根据Hadoop手册,如果插槽可用,则应在输入数据存储在HDFS上的节点上启动映射器作业。

不幸的是,我发现在使用Hadoop Streaming库时并非如此,因为与输入文件的物理位置(由-input标志给出)相比,作业在完全不同的节点上启动,而没有其他工作在系统上执行。

在多个系统上测试,Hadoop 2.6.0和2.7.2 有没有办法影响这种行为,因为输入文件很大,这种不必要的网络流量会显着改变整体性能?

*更新*

根据评论中的建议,我使用“普通”Hadoop作业测试了该问题,特别是使用经典WordCount example。结果是相同的,从10次执行中只有1次是选择了数据已存在的映射器执行节点。我通过Web界面(NameNode和YARN Web UI)和命令行工具(hdfs fsck ...并读取YARN的日志文件)验证了块可用性和所选的执行节点。我刚刚重新启动群集并验证没有其他干扰作业正在运行。

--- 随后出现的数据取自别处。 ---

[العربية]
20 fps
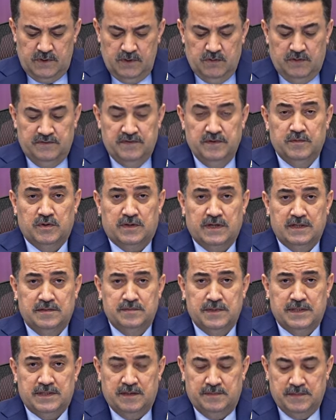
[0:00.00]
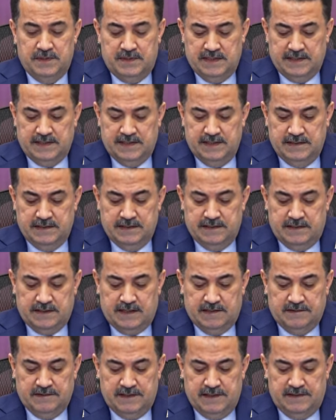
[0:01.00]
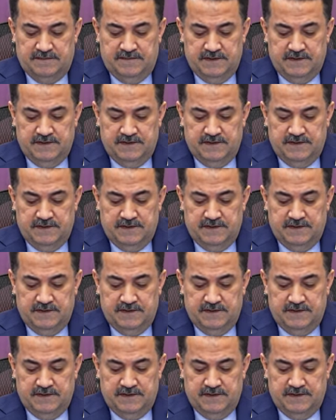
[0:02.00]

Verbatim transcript: وفي مقدمتها بالتاكيد القضيه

我还注意到,Data-local map tasks计数器甚至不存在于作业的摘要输出中,我只得到Rack-local map tasks。当然它是机架本地的,因为在这个测试环境中只有一个机架。是否有我缺少的配置选项?

File System Counters
        FILE: Number of bytes read=3058
        FILE: Number of bytes written=217811
        FILE: Number of read operations=0
        FILE: Number of large read operations=0
        FILE: Number of write operations=0
        HDFS: Number of bytes read=3007
        HDFS: Number of bytes written=2136
        HDFS: Number of read operations=6
        HDFS: Number of large read operations=0
        HDFS: Number of write operations=2
Job Counters
        Launched map tasks=1
        Launched reduce tasks=1
        Rack-local map tasks=1
        Total time spent by all maps in occupied slots (ms)=12652
        Total time spent by all reduces in occupied slots (ms)=13368
        Total time spent by all map tasks (ms)=3163
        Total time spent by all reduce tasks (ms)=13368
        Total vcore-seconds taken by all map tasks=3163
        Total vcore-seconds taken by all reduce tasks=13368
        Total megabyte-seconds taken by all map tasks=12955648
        Total megabyte-seconds taken by all reduce tasks=13688832
Map-Reduce Framework
        Map input records=9
        Map output records=426
        Map output bytes=4602
        Map output materialized bytes=3058
        Input split bytes=105
        Combine input records=426
        Combine output records=229
        Reduce input groups=229
        Reduce shuffle bytes=3058
        Reduce input records=229
        Reduce output records=229
        Spilled Records=458
        Shuffled Maps =1
        Failed Shuffles=0
        Merged Map outputs=1
        GC time elapsed (ms)=75
        CPU time spent (ms)=1480
        Physical memory (bytes) snapshot=440565760
        Virtual memory (bytes) snapshot=4798459904
        Total committed heap usage (bytes)=310902784
Shuffle Errors
        BAD_ID=0
        CONNECTION=0
        IO_ERROR=0
        WRONG_LENGTH=0
        WRONG_MAP=0
        WRONG_REDUCE=0
File Input Format Counters
        Bytes Read=2902
File Output Format Counters
        Bytes Written=2136

*更新2 *

我意识到摘要中缺少Data-local map tasks计数器的唯一原因是因为它是0,所以它被省略了。我通过net.topology.script.file.name参数重新配置了群集,因此每个节点都是一个单独的机架(请参阅Hadoop Manual中的bash示例)。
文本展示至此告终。